Analogies and Covid-19
Lately I’ve seen this video by JP Sears popping up on my Facebook feed (it was preceded by this video). Some people seem to think it’s awesome. I can explain exactly why it isn’t.* The problem is with the analogy.
Life jackets are intended to save one person alone - and only when that person is immersed in deep water. By contrast, vaccines are intended to stop the spread of disease in society (in which we all live most all of the time, barring wilderness isolation, quarantine, etc.).
All analogies are faulty. But if you absolutely need one, you’re better off comparing apples to pears than apples to, I don’t know, refrigerators.
Accordingly, a more apt comparison to the Covid-19 vaccines would be the smallpox vaccine.
Okay, it concerns a very different disease - but at least it is a vaccine (against a virus too). Yes, smallpox is the more deadly/dangerous disease - by far. However, Covid-19 does kill (at around 10x the rate of influenza, according to the John Hopkins Medical Institute). And even if you survive Covid-19, you can suffer permanent effects, including organ damage (see the Mayo Clinic’s summary here).
Okay, it’s not quite smallpox - but we are talking about an analogy. All analogies are imperfect. But in this case, at least the principle issues and responses are the same - the differences are just a matter of degree.

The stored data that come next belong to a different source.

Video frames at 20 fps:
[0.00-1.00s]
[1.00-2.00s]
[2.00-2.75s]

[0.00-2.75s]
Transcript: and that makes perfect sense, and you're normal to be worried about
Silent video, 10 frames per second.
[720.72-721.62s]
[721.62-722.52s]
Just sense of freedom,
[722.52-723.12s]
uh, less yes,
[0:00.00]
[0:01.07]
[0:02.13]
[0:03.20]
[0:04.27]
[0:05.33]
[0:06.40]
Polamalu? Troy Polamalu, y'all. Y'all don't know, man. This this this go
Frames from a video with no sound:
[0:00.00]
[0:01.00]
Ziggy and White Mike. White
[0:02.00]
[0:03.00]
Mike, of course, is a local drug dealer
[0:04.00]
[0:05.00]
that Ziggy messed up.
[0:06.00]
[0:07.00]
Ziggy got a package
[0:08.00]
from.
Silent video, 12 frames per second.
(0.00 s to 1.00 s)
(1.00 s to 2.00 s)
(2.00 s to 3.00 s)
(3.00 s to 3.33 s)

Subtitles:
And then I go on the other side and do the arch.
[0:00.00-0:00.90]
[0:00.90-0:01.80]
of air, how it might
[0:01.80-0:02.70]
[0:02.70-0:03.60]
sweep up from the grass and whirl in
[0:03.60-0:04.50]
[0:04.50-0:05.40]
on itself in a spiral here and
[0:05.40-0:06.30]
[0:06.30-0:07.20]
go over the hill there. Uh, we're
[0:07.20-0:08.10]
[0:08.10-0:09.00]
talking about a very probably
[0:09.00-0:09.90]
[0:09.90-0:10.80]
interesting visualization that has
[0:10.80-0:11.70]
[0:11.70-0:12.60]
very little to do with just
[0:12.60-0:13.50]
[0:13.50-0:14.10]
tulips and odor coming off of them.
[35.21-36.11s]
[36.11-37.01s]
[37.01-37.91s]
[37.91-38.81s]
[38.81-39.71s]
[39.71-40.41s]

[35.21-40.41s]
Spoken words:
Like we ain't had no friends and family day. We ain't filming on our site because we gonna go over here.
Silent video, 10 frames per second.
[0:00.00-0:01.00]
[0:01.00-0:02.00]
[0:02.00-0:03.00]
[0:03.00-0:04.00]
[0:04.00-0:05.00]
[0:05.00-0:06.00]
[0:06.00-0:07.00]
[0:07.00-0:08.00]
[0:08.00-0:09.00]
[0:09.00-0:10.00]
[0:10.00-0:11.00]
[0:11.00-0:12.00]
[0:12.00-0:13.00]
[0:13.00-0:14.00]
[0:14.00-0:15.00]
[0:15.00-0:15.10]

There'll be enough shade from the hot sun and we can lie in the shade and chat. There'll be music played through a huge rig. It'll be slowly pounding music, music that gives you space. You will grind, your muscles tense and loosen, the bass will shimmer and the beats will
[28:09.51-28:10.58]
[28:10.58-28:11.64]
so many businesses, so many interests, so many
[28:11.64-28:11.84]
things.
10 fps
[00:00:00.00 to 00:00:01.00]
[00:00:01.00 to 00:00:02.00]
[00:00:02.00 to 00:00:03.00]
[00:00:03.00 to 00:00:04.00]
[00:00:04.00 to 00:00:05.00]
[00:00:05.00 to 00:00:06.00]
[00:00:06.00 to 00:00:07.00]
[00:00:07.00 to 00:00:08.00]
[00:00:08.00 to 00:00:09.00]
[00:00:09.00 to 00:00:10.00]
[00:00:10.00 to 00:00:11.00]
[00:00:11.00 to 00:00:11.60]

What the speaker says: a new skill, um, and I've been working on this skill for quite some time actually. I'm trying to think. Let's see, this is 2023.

How about the life jacket analogy? Unlike a vaccine, life jackets only exist to protect you. They aren’t intended to protect others from you. And their use is restricted to one very specific situation - not every situation in society.
This is the point where those who are against vaccination start arguing down a different path. They say:
“But the vaccines don’t work!”
Umm… yes they do. All the major versions greatly reduce your chance of contracting the disease and, if you do still get it, they greatly reduce your symptoms (see here). They also reduce your chances of transmitting it to others (see here).
“Ah - but if the Covid-19 vaccines worked, why do we need boosters? Why are you simultaneously telling me that they work and that they don’t?”
Umm… they work, just not perfectly/absolutely. It’s worth remembering that the smallpox vaccine didn’t stop some people getting that disease. But at least they were spared most of the symptoms - including the majority of the disfiguring scars. Consider the following picture of twins, one vaccinated, one unvaccinated.
“Ah, but the smallpox vaccine didn’t require boosters!”
Umm… yes, it did/does. In the event of an outbreak, the CDC recommends boosters every 3 years. Why haven’t you needed one? Because if enough people get vaccinated, a disease is eliminated: it just can’t spread fast, or widely, enough to remain viable. That’s what’s happened with smallpox. If enough people had refused / were unable to get the vaccine, you can bet your bottom dollar it would have mutated into more and more virulent, vaccine-resistant strains.
I’m sad to say, that’s unfortunately what’s happening with Covid-19. If the same had happened with smallpox, you and I - all of us - would either be battling smallpox or getting constant boosters (with new vaccines constantly having to be invented as the old ones become increasingly less effective).
Back to life jackets: do you want to make the analogy more apt? Imagine if we were all immersed in deep water, tied together.
Those without life jackets would, at some point, be unable to tread water any longer, drown, and pull us under with them.
Now imagine if the only life jackets on offer happened to become less effective over time as they became saturated - requiring periodic replacement…
There’s your (or JP Sears’) analogy fixed.
* In this essay, I won’t be addressing the fact that no vaccine (indeed, no medical procedure/intervention) is without risk. But I hold it to be self-evident from the data that the risk from the disease totally eclipses the risk from the vaccine in this case. And I won’t dignify Sears’ conspiracy theory claptrap about scientists/government changing “definitions” etc.
Postscript:
A few days ago I dropped my keys at the front door. They hit my shin and scratched it. Two days later the site was swollen, hot and full of pus. I had a fever. Yesterday I was put on antibiotics.
The reason for this extreme reaction to a minor scratch? I’m on immunosuppressant medication. Like many other people, I am especially vulnerable.
The upshot is that I don’t want unvaccinated people around me because they are much more likely to have Covid-19 and give it to me - and I can’t afford to get it (which I might despite being double vaccinated and boosted) because my weak immune system means it could kill me.
So spare me the swimming pool life jacket nonsense. It doesn’t just insult my intellect: it endangers my life.